When we are faced with a request to change our practices, we instinctively take the position that we have been accused of being evil. If we need to change, it must be because existing practices are bad and that we must be evil too. If diversity and social justice (DSJ) is good and we need more of it, does that mean we are not good now? Alternatively, why do we do bad things? This line of reasoning is common but misplaced!

Practices do not often reflect the practitioner, but better reflects the society we live in.

Our lives are gripped by institutions, i.e., rules, taken for granted practices and ways of thinking (Meyer & Rowan, 1977; North, 1991). These institutions strongly influence what we teach as well as how we teach. We can, however, consciously decide whether to perpetuate existing practices or adopt new and improved ones.

Our Teaching Practices Originated From Contextualized Situations

We often do not know how organizational practices originate, and institutional theory has illustrated that practices do not originate from rational efforts to maximize efficiency but instead from contextualized situations that specific individuals faced at specific times in specific places for very specific conditions. Sometimes we adopt specific practices merely because they provide a cloak of legitimacy (DiMaggio & Powell, 1983). Practices eventually spread and over time become fossilized. For example, almost all large corporations in the world today adopt the multidivisional form (M-form) without much thought (Fligstein, 1985; Palmer, et al., 1993) even though there are numerous alternative forms to organizing and coordinating activities.

Our "Thought World" Can Inhibit Our Ability to Innovate

There is little doubt among educators that schools and the classroom environment inculcate some of society's shared values. "We were all creative until education happened to us," observes Dhargalkar and Tsai (2013) in reference to how education shapes our minds. In organizations, we know this effect as "thought worlds" that form interpretive barriers (Dougherty, 1992). These interpretive barriers, at extremes, can prohibit us from seeing (interpreting) what others do and is a significant inhibitor of innovation—the lifeblood of commercial organizations.

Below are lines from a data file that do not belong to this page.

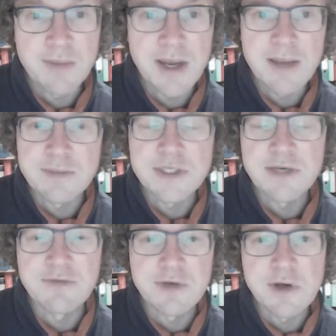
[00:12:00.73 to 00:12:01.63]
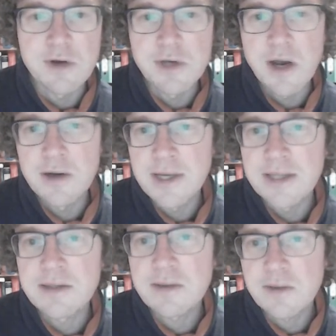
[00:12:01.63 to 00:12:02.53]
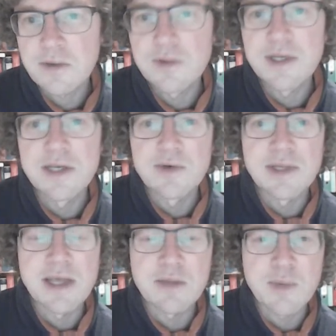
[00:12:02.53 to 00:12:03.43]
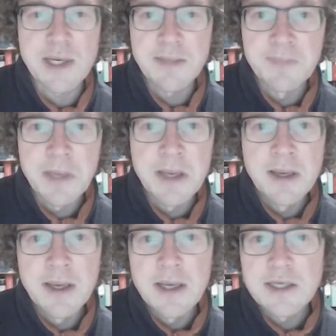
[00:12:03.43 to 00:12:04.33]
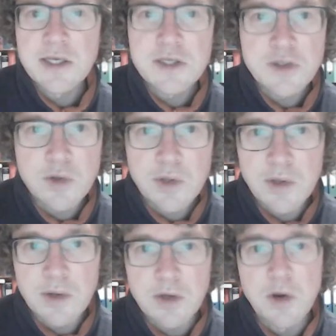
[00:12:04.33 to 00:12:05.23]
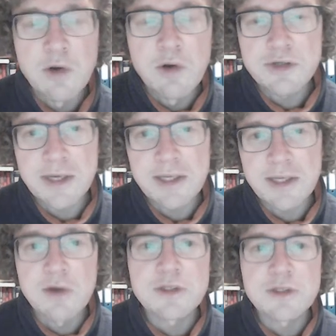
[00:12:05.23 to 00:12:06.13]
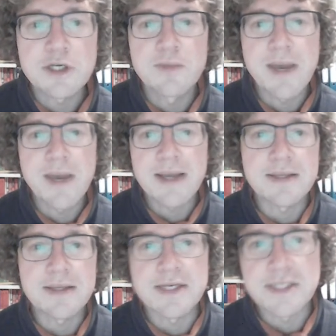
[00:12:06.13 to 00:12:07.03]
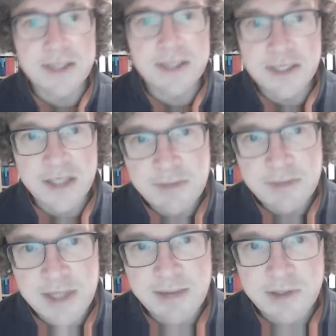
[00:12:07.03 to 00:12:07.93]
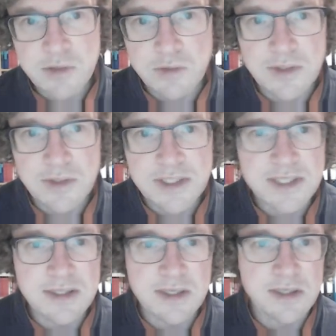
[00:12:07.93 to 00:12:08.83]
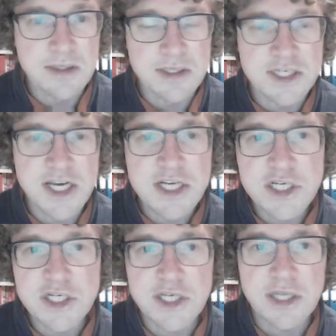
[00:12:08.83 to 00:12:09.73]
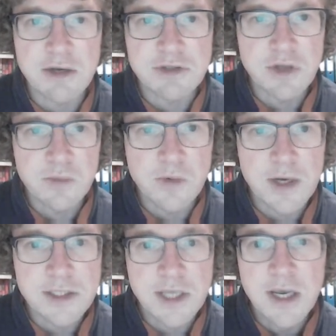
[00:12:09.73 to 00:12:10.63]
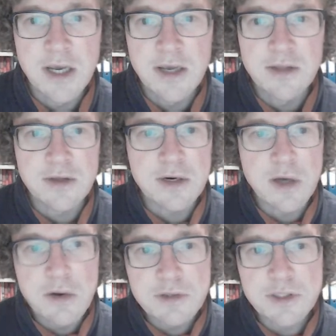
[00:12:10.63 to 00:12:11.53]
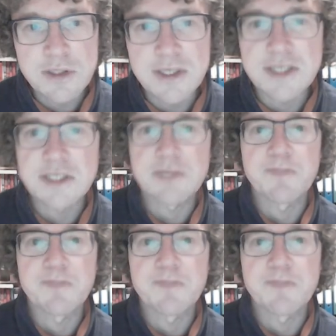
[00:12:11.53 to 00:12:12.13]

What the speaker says: perhaps if you go down, and continue in that way. So the closer and closer you make these time steps, and also the changes in our stock price, the closer this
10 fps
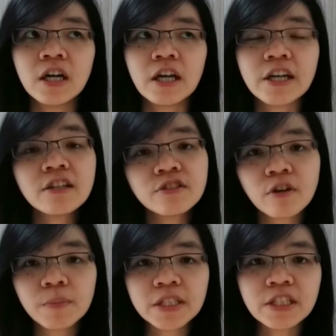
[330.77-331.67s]
English
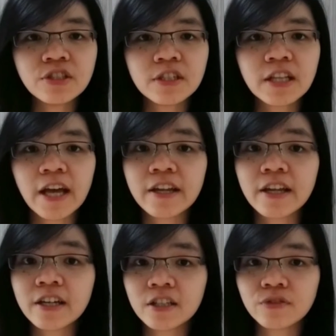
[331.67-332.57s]
competition and
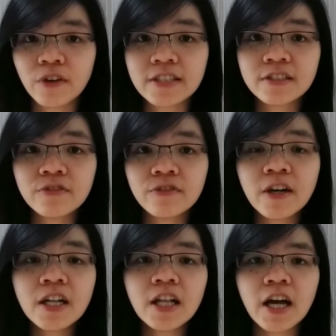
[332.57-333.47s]
English
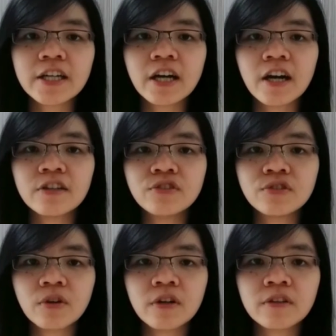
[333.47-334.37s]
festival, and I
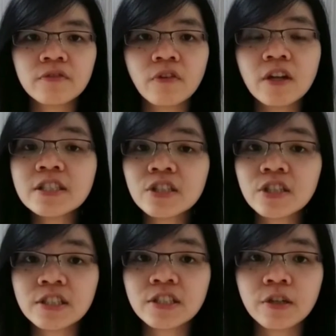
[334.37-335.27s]
joined
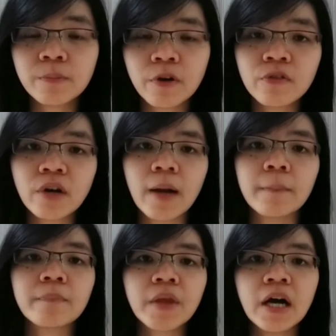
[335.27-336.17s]
voluntary teaching program.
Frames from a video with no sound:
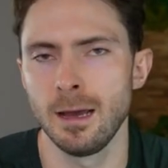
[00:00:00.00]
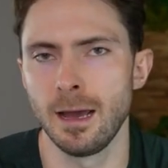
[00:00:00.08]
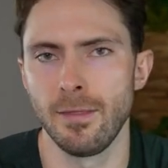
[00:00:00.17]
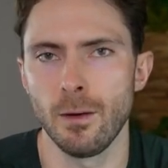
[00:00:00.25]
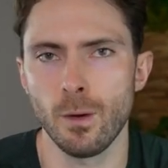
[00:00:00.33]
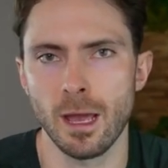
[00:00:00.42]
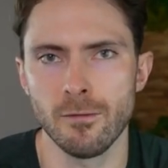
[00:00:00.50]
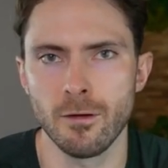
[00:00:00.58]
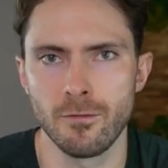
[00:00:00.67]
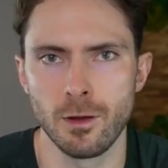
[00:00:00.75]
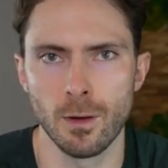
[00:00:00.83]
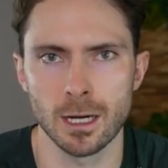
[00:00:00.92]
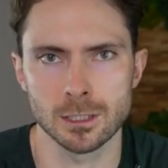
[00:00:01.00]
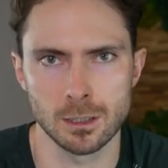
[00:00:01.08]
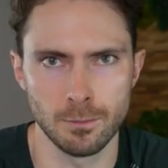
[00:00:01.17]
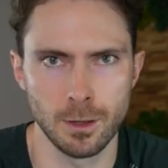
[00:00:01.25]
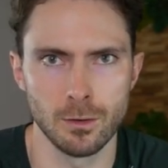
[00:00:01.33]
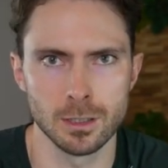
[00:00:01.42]
and then we have a few
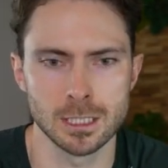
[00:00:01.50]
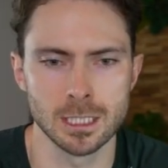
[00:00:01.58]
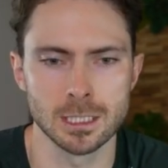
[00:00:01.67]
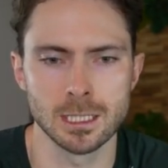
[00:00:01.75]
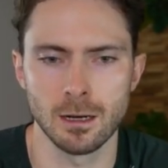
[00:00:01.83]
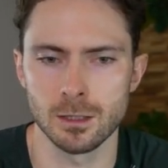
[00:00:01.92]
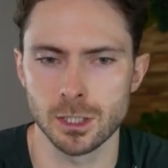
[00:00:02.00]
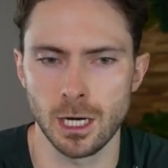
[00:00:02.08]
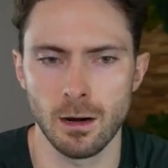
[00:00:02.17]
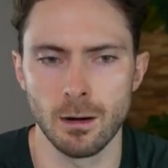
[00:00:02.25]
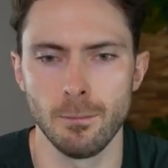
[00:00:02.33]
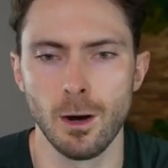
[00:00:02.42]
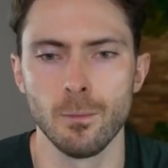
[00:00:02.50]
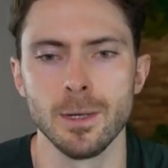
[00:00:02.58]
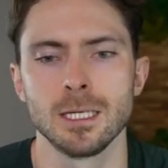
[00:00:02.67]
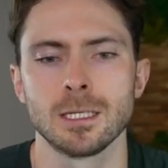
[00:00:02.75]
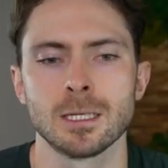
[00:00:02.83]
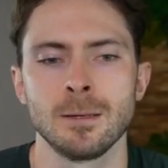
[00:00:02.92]
extra bonuses that I'll share in a
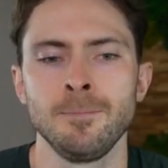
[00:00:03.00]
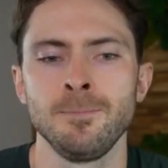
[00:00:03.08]
moment.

We laugh at crude jokes but it is often true that technical personnel in R&D do not understand marketing personnel. Engineers and scientists, who dominate technical positions in corporate R&D functions, are brought up in one thought world and marketers are brought up in another. As a result, these thought worlds have direct impact on organizational productivity and efficiency.

Institutionalized Practices Constrain strain Us, But We Are Free to Choose

The implication for management educators is that many of our practices have been institutionalized—we are not bad because we do bad things. Many institutionalized factors affect our practices. For example, our employers may place undue pressure through increased workloads and or lower pay and this conditions how much time we devote to teaching or selecting a textbook. We seldom consciously decide what students need to know before we create syllabi, and instead we pick topics from established textbooks or materials we can find. We teach what we learned; we teach what others before us taught; we teach what others whom we respect teach; we teach what our employers and accreditors want us to teach. We use lectures because that is how teaching is "supposed" to be done. The more pressure we face (consciously and unconsciously) and the less we think reflexively, the more we act in an "over-socialized" way to perpetuate institutionalized practices (Wrong, 1961). The reason we conduct "bad" practices is because of all the institutionalized factors that condition and constrain our actions to do otherwise.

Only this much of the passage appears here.